*Exercise objective*:
Would you retype the line that contains "[00:00:15.91 to 00:00:16.91]" and all lines following it to the end of the entries below, exactly and without pictures?

*Data supplied*:
———

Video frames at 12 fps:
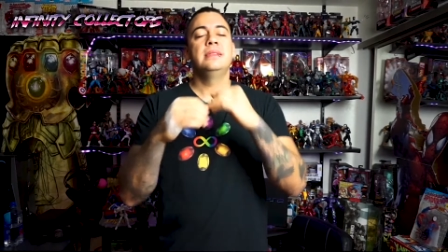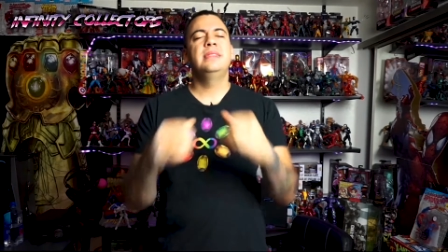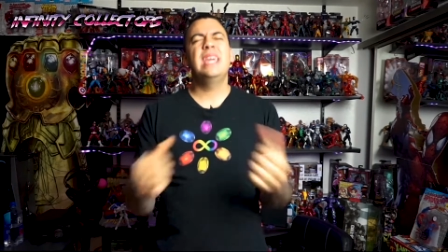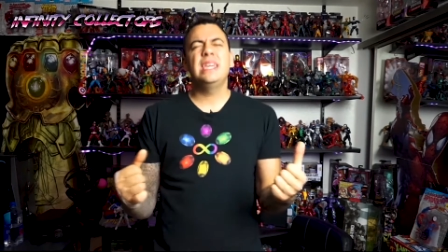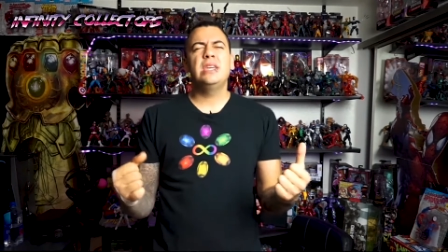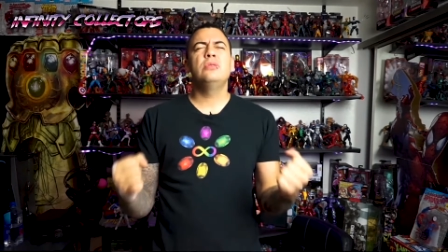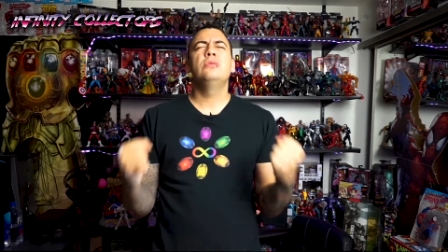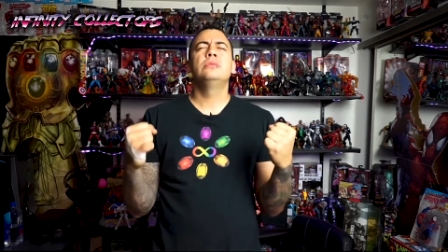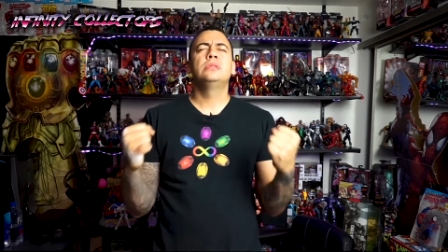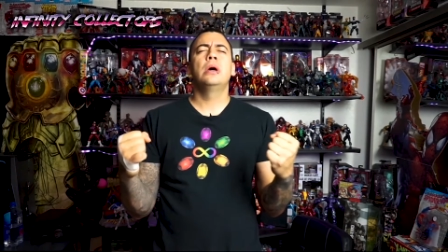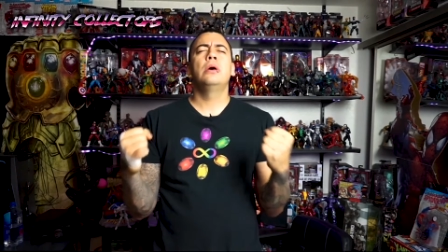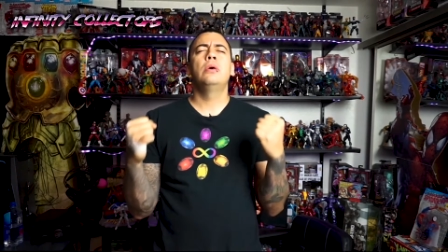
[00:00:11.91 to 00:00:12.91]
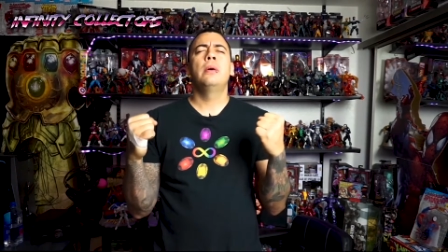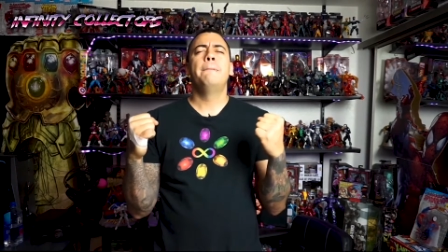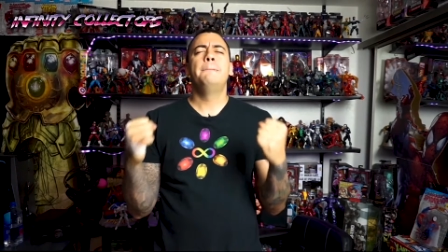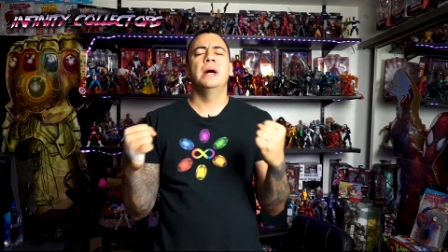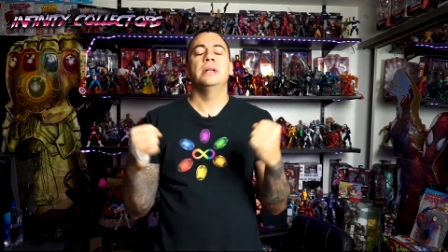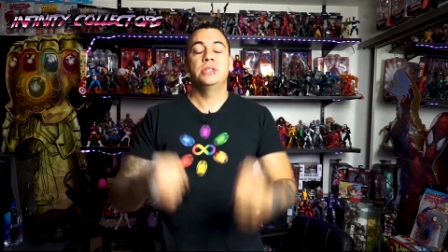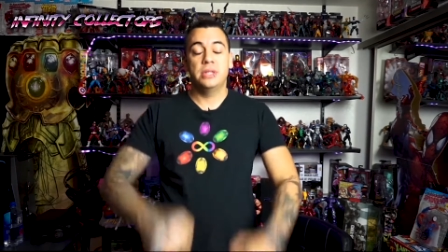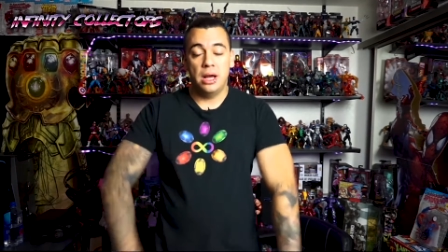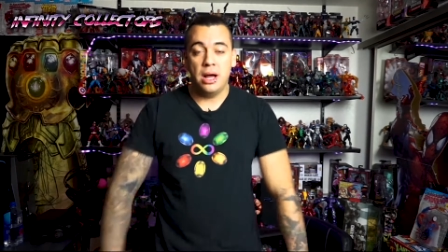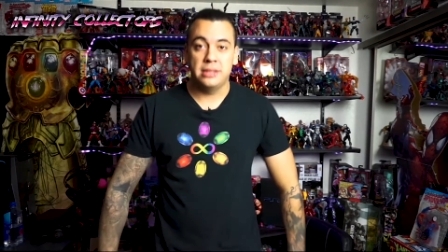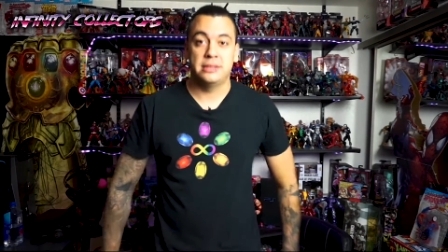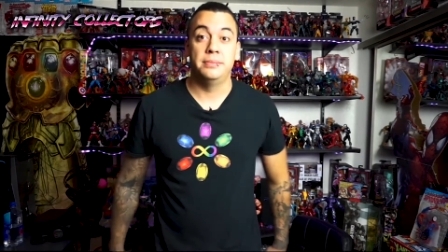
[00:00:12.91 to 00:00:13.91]
Thank you so much.
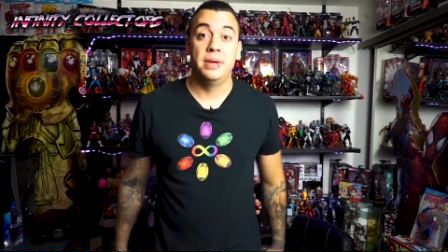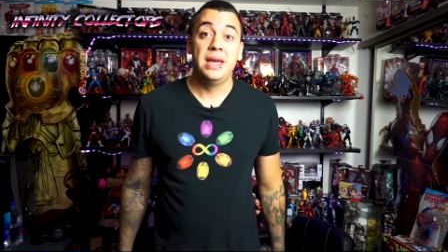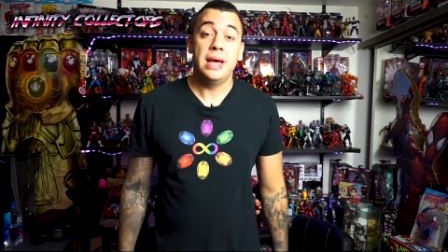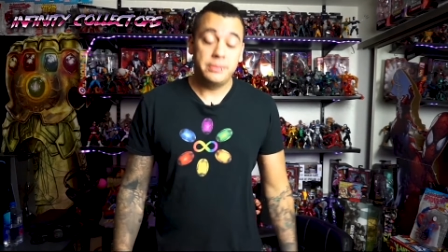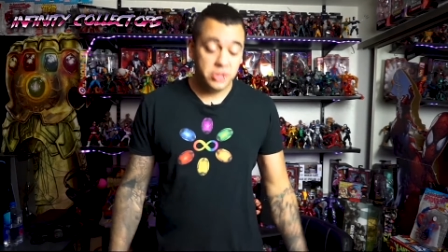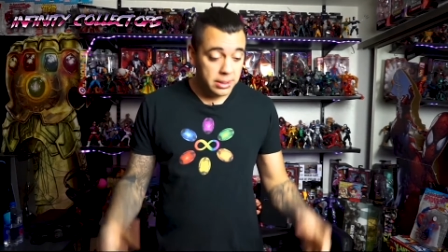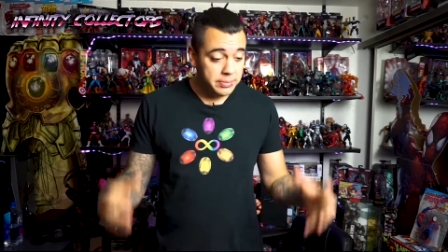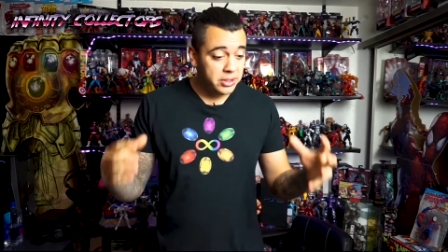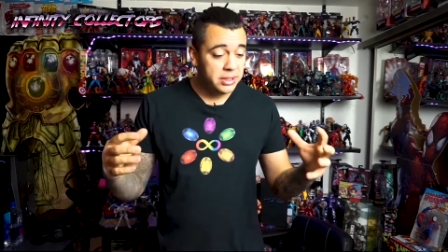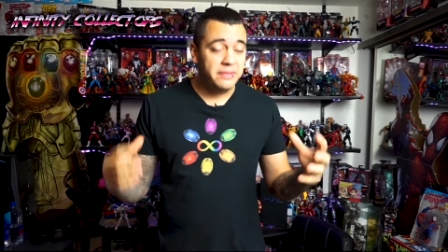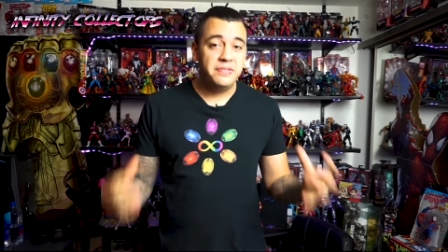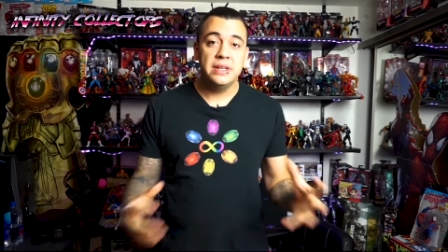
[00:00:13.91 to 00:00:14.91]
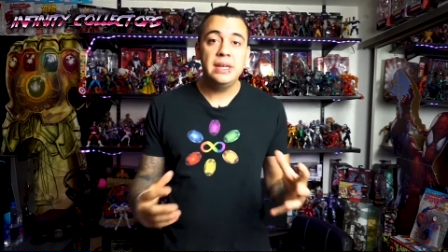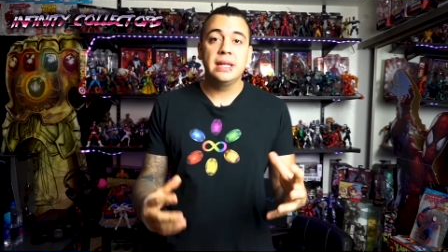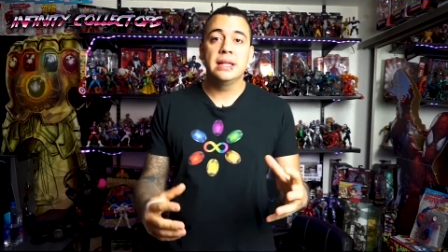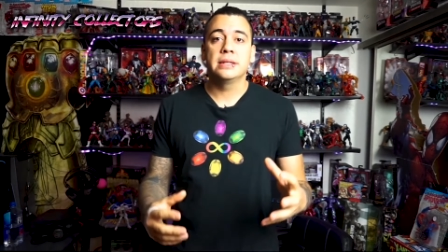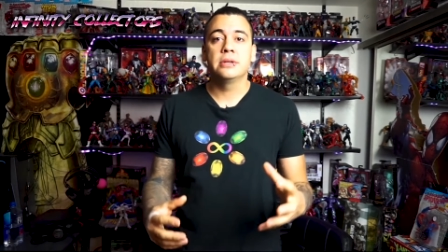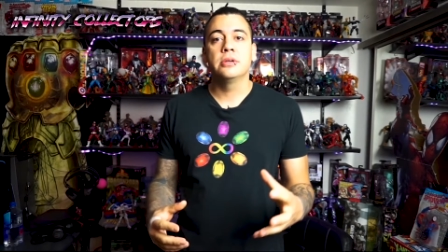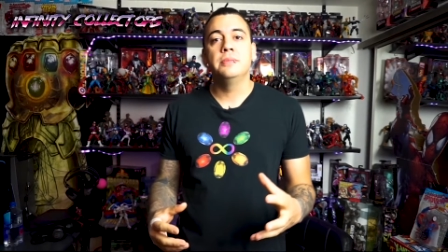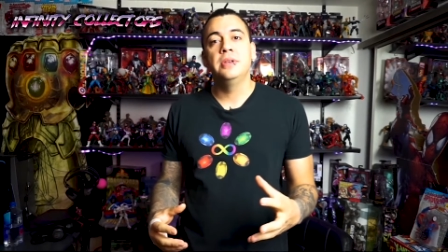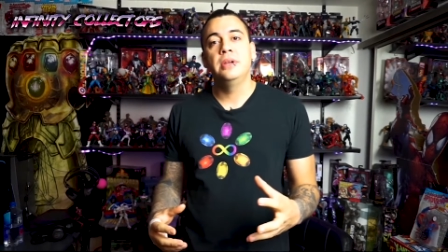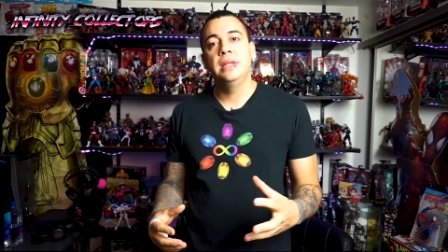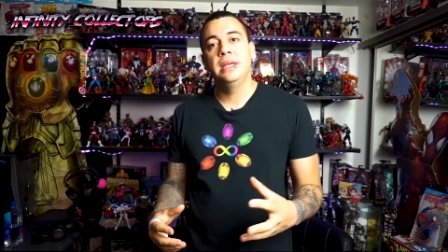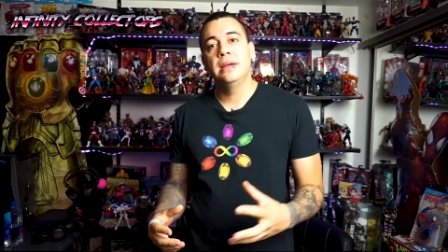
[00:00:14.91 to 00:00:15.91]
Awesome. I'm trying to build an Infinity Collector
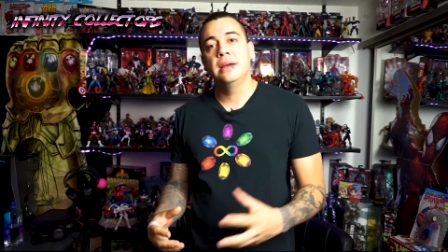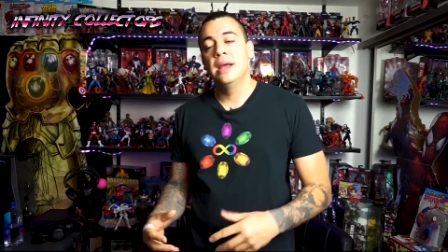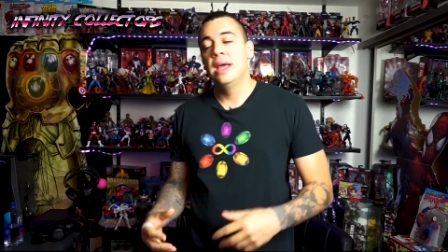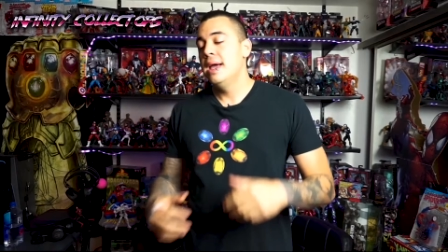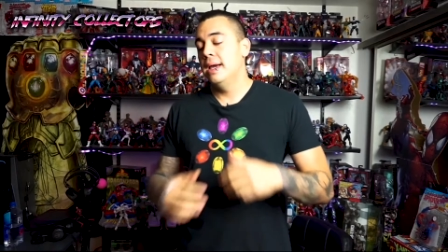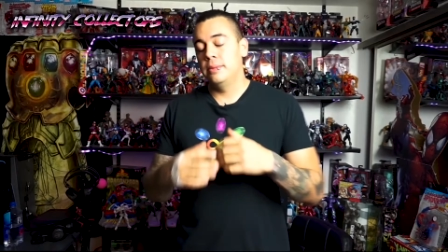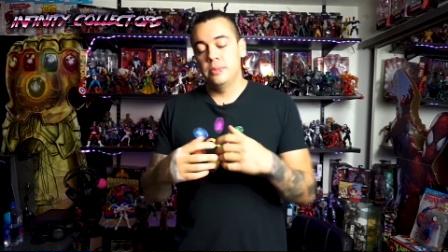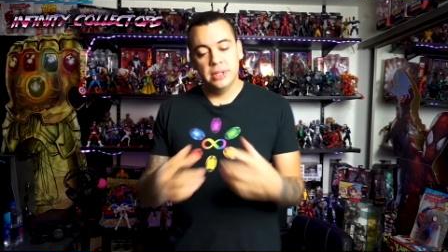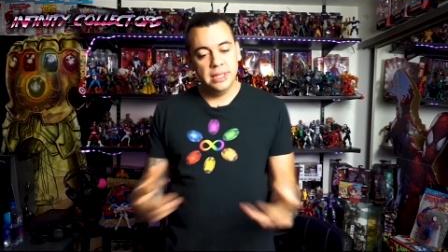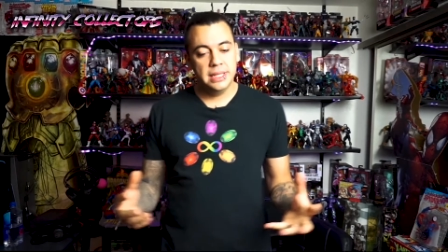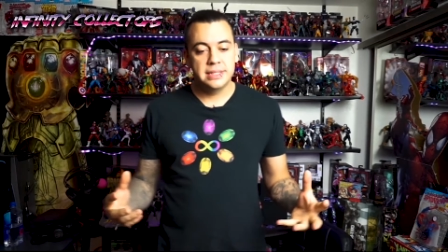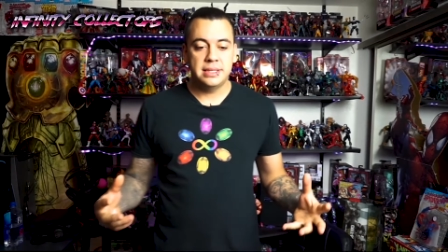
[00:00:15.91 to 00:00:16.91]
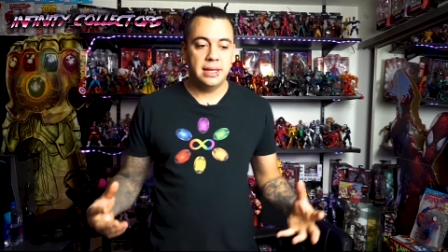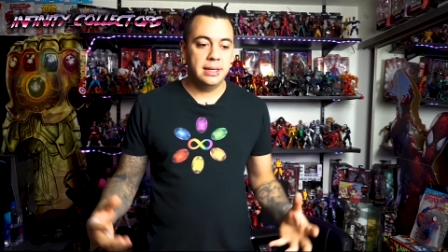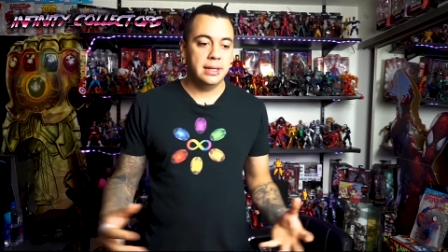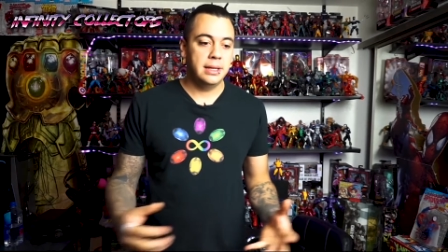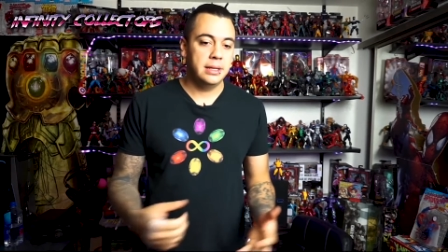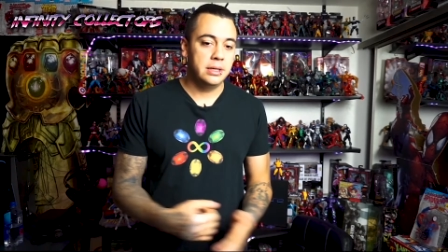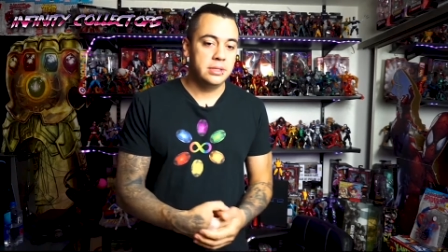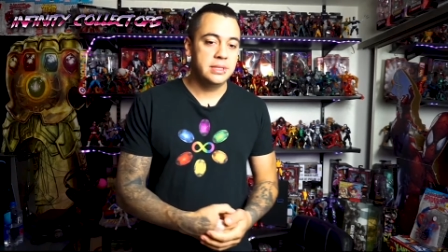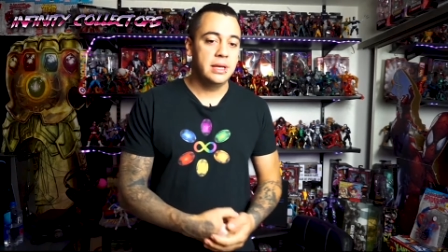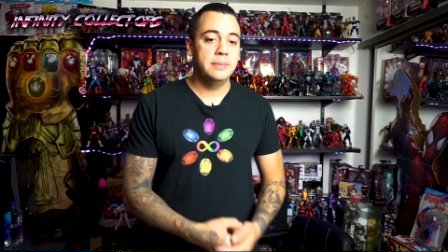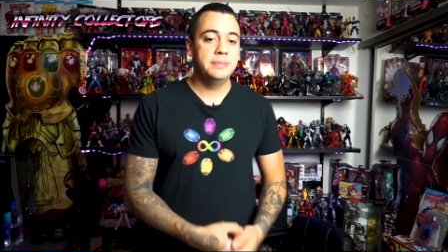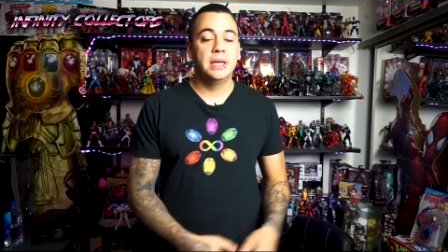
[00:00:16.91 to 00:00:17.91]
community here, and I'm really excited. I got 100
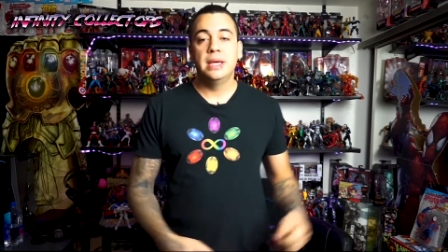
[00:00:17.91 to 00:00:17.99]
subs.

———

*Response area*:
[00:00:15.91 to 00:00:16.91]
[00:00:16.91 to 00:00:17.91]
community here, and I'm really excited. I got 100
[00:00:17.91 to 00:00:17.99]
subs.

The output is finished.